A moradora era uma mulher chamada Dona Celina, costureira por ofício e observadora por vocação.
Costurava vestidos e silêncios com igual delicadeza. Passava as tardes sentada diante da janela, com a agulha numa mão e o tempo na outra.
Quando alguém perguntava por que nunca a fechava, respondia simplesmente:
— Porque há coisas que só entram quando deixamos a fresta aberta.
Dona Celina vivia sozinha, embora jurasse que não. Dizia que a casa respirava com ela — o chão suspirava, as cortinas cochichavam, e o relógio da parede (que, por coincidência ou destino, também marcava três horas) batia apenas quando se lembrava.
Certa tarde, um vendedor de guarda-chuvas passou pela colina.
Era um sujeito falante, desses que acreditam que tudo pode ser consertado com conversa.

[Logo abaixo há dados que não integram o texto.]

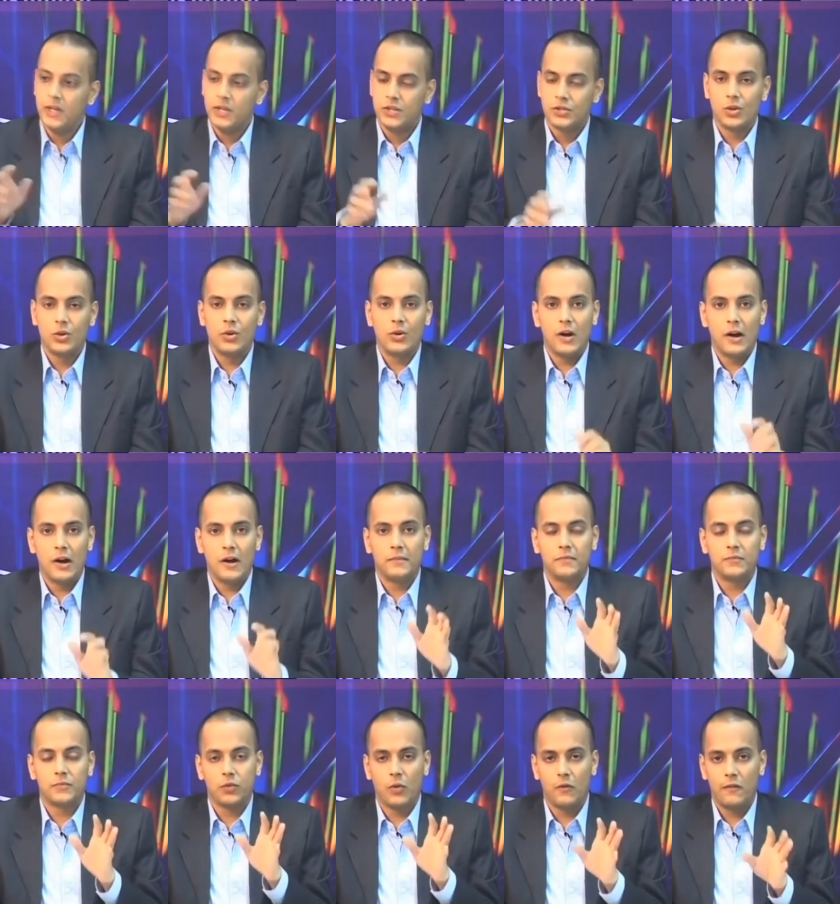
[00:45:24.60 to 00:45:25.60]
So,
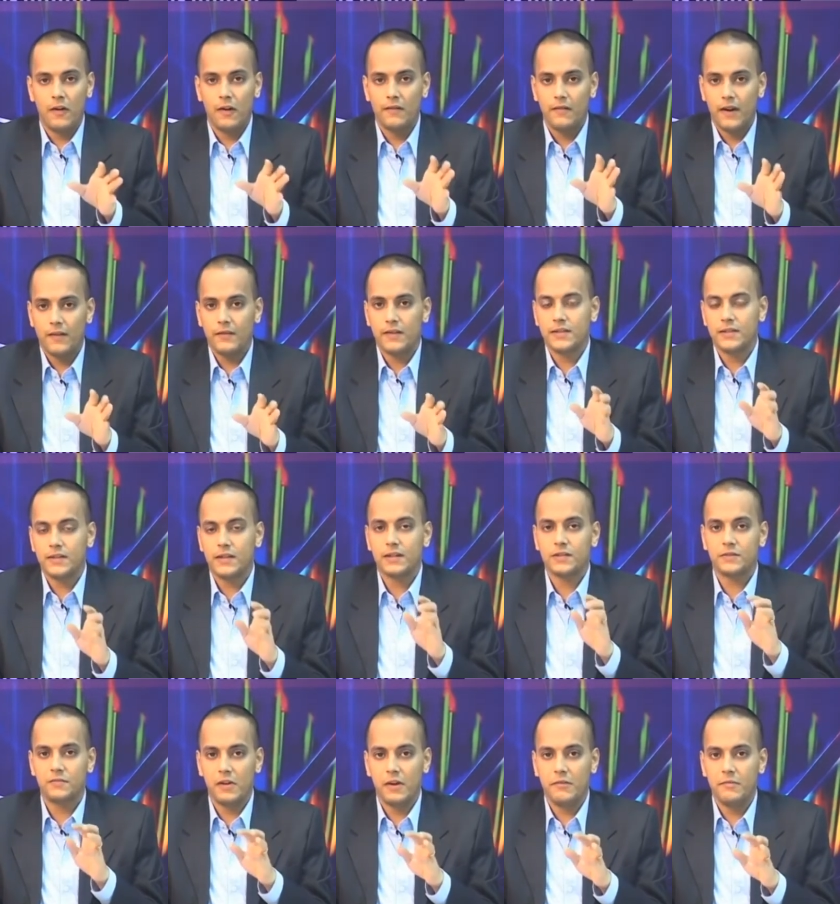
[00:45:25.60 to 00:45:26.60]
um, so far we have
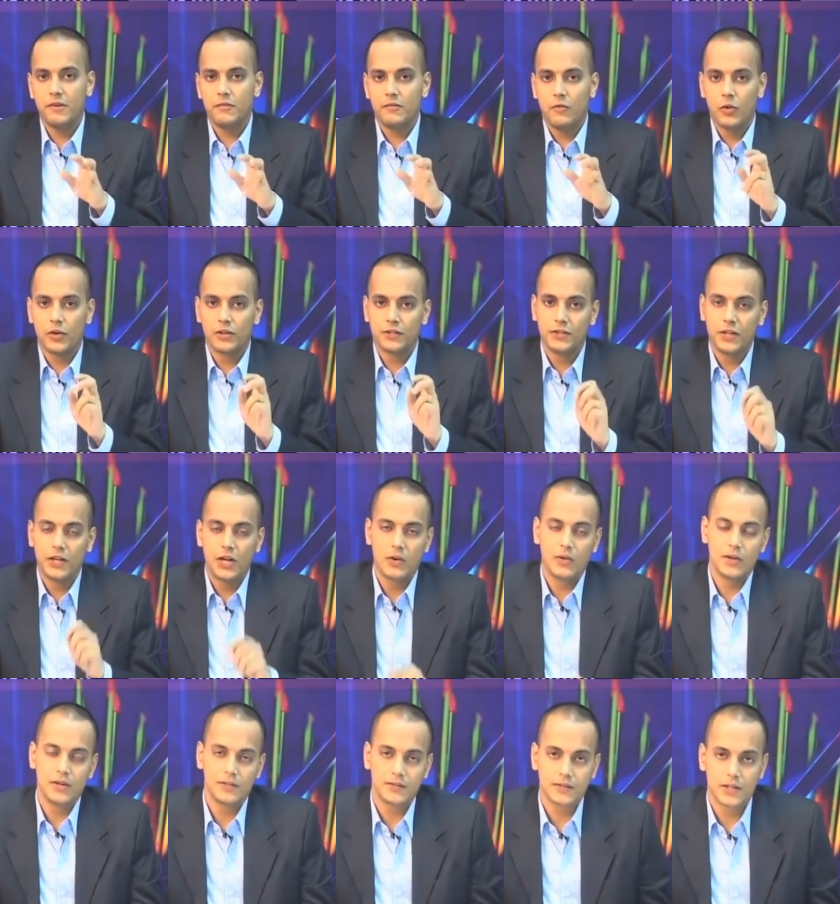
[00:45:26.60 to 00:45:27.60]
discussed, we have been focusing
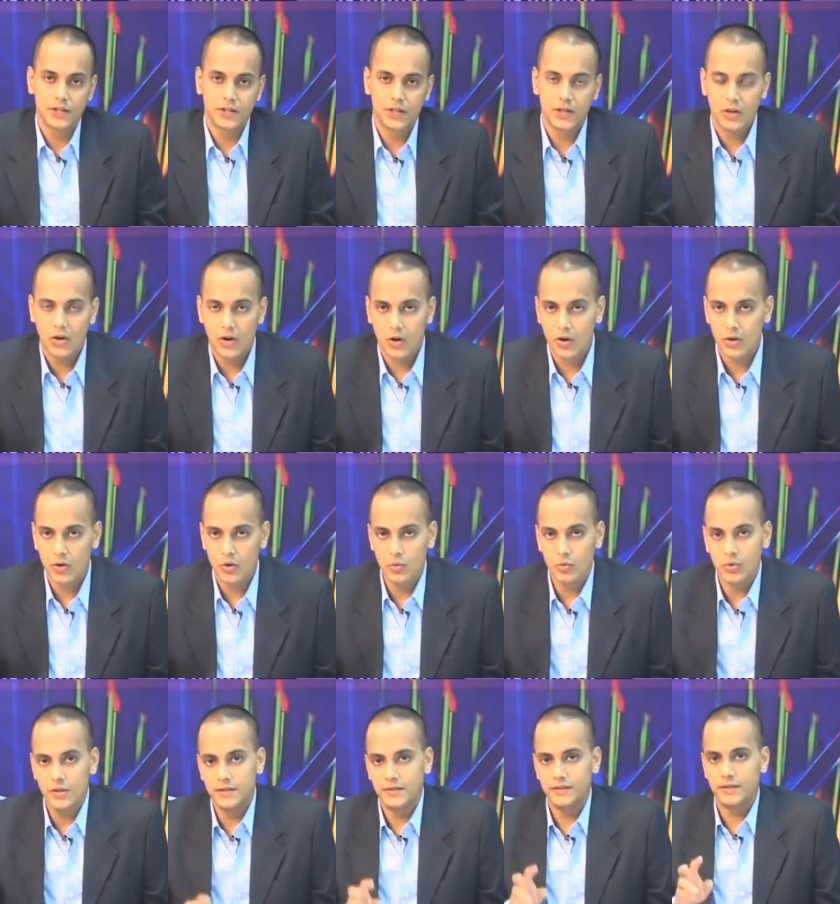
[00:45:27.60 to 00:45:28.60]
our discussion on
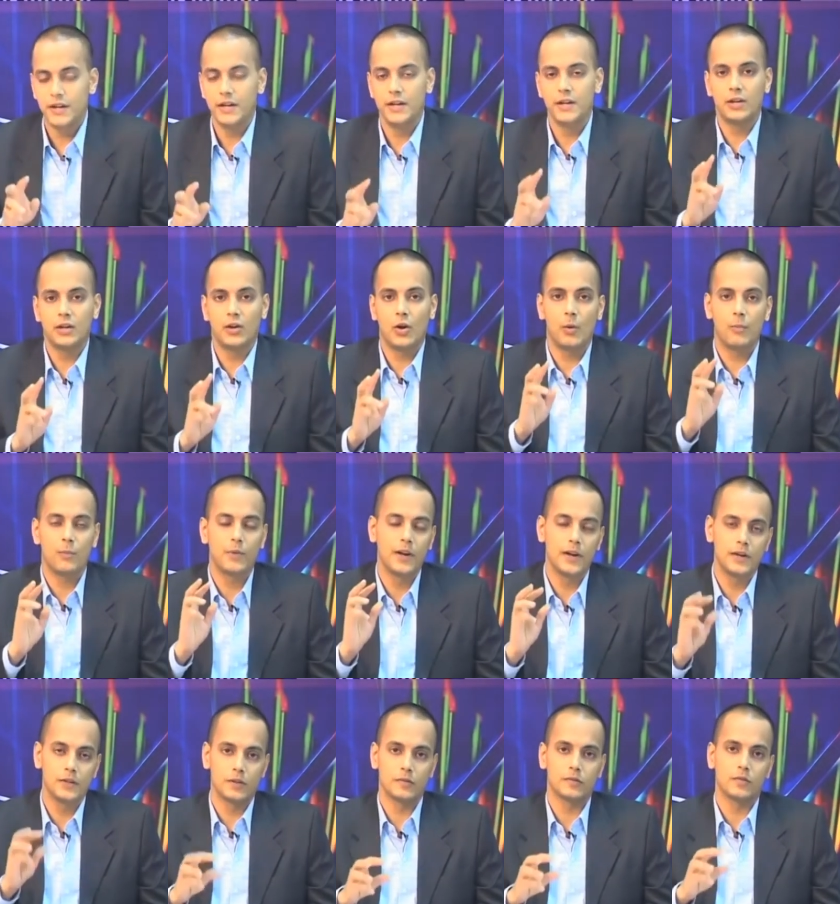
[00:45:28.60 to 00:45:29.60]
two distinct
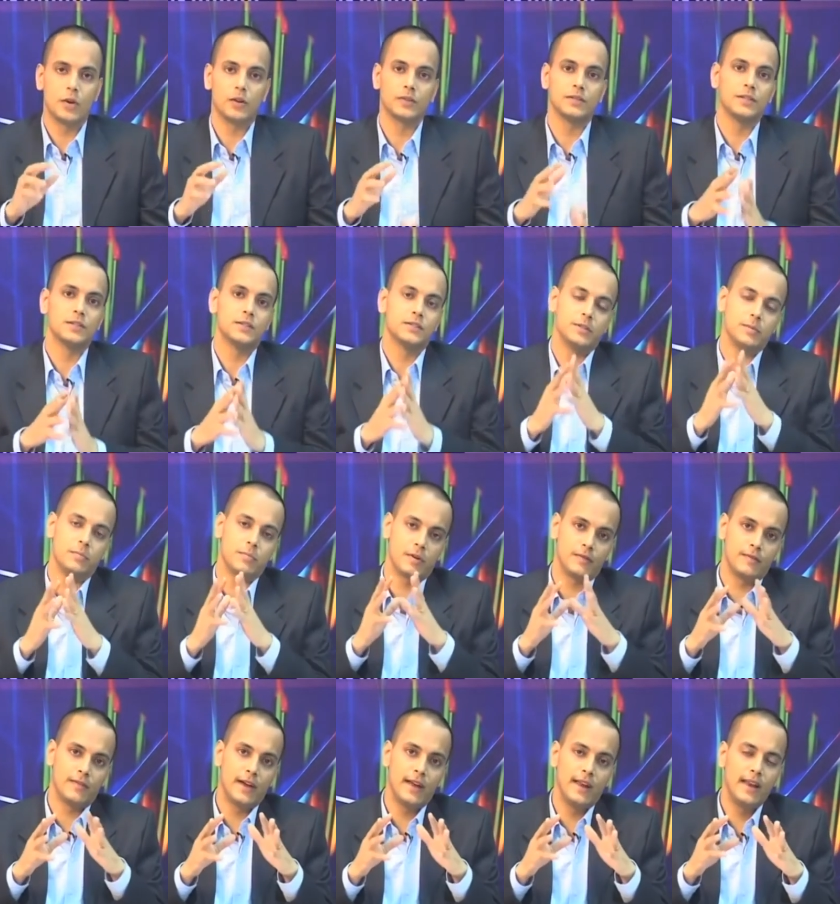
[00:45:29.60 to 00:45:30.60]
components of losses, the
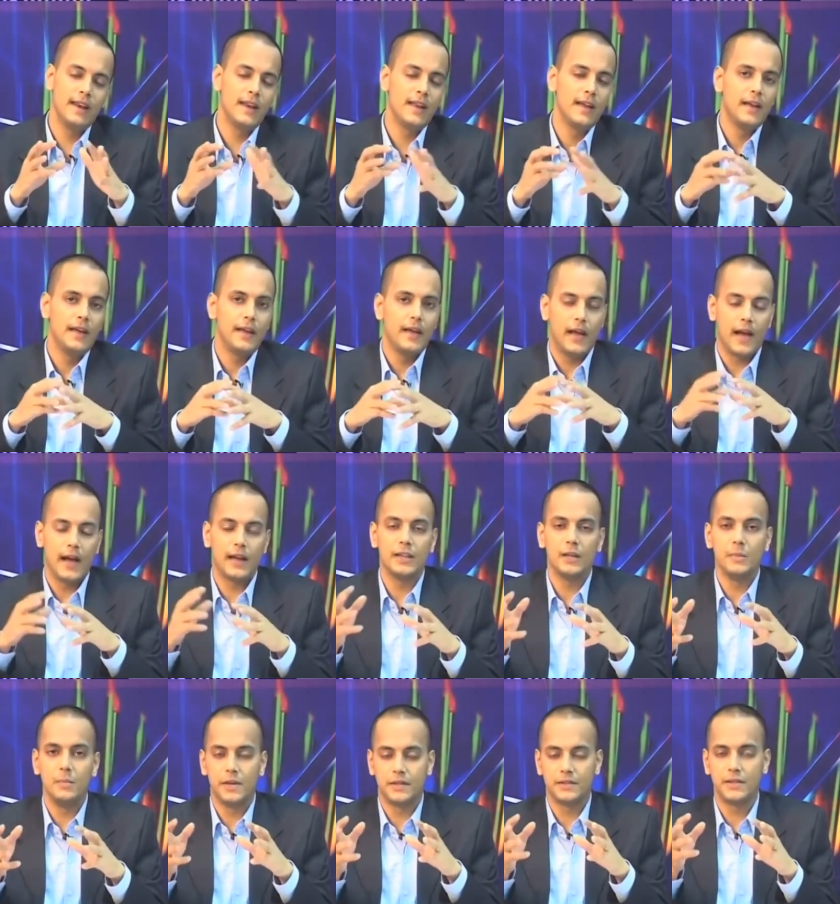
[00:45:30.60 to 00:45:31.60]
profile and
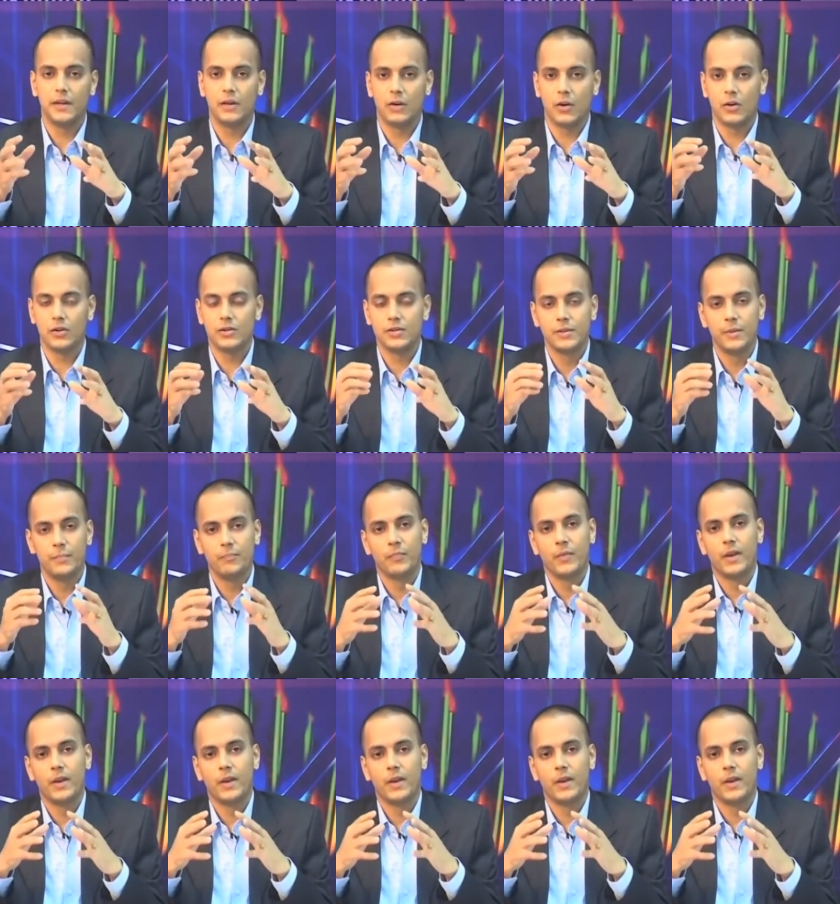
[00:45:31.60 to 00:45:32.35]
the mixing loss.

Ao ver a janela escancarada, chamou lá de fora:
— Dona, quer que eu ajeite essa dobradiça? Posso deixar isso fechando como novo!

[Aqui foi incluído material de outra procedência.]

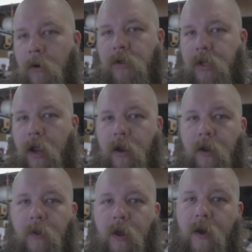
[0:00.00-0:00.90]
most handy
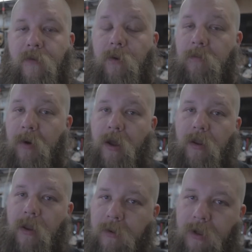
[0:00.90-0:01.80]
thing ever, but
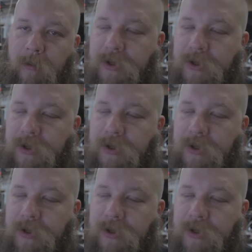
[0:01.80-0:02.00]
let me, letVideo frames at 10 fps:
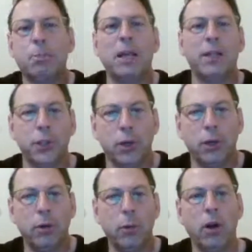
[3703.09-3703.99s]
where other
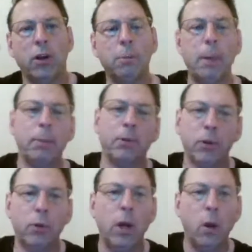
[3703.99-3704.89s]
people do
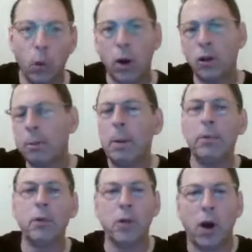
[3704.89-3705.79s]
the
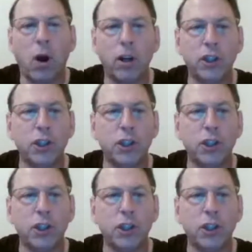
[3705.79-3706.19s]
hard shit,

Ela sorriu, sem levantar os olhos do tecido.
— Não precisa. A janela não está quebrada.
— Então por que nunca fecha?
— Porque se fechar, o vento não entra. E o vento traz lembranças.

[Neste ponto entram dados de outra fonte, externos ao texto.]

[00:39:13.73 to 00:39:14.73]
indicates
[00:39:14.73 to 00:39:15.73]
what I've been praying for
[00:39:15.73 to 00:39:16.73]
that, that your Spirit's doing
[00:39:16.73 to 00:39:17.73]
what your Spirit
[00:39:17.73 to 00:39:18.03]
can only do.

O homem riu, sem entender, e seguiu seu caminho.
Na descida da colina, o vento soprou forte, quase levando um dos guarda-chuvas — que, dizem, nunca mais se abriu do mesmo jeito.
Com o tempo, as pessoas começaram a subir só para ver a tal janela.
Diziam que, se você ficasse quieto o bastante, podia sentir o ar mudar — como se o tempo, curioso, também pudesse espiá-la.
Certa noite, uma tempestade desabou.
O vento uivava, a chuva batia forte, mas a janela continuava firme, aberta, impassível.
No dia seguinte, encontraram a casa silenciosa e vazia.
Dona Celina, ninguém soube para onde foi.
Mas o curioso é que, desde então, a janela começou a fechar sozinha ao entardecer — abrindo-se de novo apenas quando o sol nascia.
O povo dizia que era o vento retribuindo a gentileza.
Outros, que Dona Celina apenas atravessara para o outro lado da fresta — o lado onde o tempo ainda costura memórias.
E, quando o sol batia no vidro, por um instante fugaz,
via-se refletida uma silhueta curvada,
costurando alguma coisa invisível,
com a luz do amanhecer servindo de linha.